The loss ends a season that saw the Falcons, which lost standout junior guard Brandon Cyrus to transfer before the season, rattle off a 19-game winning streak from late December until the Open Division Championship loss to St. Augustine, and earn the No. 1 ranking in the U-T San Diego Basketball Top 10 for eight consecutive weeks.

Torrey Pines did it without a single Division 1 signee or commit, which, in this age, is almost unheard of for a top-rated team. Rather, the Falcons employed a synergetic approach that emphasized “team” over “we,” and got strong play from its seniors- guards Dominic Hovasse, Timmy Saunders and Jack Beach, and forwards Marek Sullivan (the Palomar League Most Valuable Player) and Connor Milmoe.

“I think if any of us went to any other school in San Diego, we would be averaging close to 20 points per game, but we knew we wouldn’t have been able to beat Long Beach Poly, Lawndale, Westchester or the other teams we’ve beaten if we just played individual minded basketball,” Hovasse said. “We sacrificed stats to look for the better shot, and it paid off.”

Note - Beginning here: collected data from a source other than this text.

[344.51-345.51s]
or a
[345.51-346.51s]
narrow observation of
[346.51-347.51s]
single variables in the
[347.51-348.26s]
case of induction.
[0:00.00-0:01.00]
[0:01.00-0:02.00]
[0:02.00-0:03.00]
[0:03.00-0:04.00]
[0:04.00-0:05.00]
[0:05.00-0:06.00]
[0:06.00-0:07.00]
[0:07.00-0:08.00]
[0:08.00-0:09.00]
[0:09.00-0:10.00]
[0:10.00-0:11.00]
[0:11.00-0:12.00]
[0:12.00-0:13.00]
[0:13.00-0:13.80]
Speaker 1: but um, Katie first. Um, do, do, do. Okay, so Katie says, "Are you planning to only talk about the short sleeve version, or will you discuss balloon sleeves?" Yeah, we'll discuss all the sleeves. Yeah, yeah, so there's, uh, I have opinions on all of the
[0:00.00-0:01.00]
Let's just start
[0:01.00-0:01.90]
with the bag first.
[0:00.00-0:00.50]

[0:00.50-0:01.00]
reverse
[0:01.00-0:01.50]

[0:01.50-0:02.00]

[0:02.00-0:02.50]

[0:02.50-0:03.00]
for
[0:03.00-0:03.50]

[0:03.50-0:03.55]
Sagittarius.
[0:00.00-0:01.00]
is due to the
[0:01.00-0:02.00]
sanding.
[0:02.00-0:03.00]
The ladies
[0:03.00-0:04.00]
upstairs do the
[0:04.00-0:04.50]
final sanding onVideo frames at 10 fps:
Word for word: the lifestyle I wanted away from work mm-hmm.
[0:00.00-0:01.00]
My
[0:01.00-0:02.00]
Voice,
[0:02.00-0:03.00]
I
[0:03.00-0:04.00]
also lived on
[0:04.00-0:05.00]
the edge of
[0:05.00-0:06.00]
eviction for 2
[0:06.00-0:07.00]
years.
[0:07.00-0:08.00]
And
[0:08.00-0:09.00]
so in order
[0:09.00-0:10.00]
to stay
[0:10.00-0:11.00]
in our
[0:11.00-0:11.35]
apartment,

Most of the players will continue their careers either by attempting to walk on at Division 1 schools or at smaller colleges. Hovasse said he is considering walking on at Penn State, where his father, Tom, was a standout player, but he is also waiting to see if Division 1 schools will show interest during the spring.

“I feel I can play at the Division 1 level,” Hovasse said. “All I am looking for is an opportunity.”

La Costa Canyon’s loss ended the high-school careers of standouts Tommy McCarthy, Travis Fuller and Brady Twombly, who will continue their careers at Division 1 universities. Army Navy graduates one senior, standout guard Caleb Morris, who scored 31 points in the loss to Price.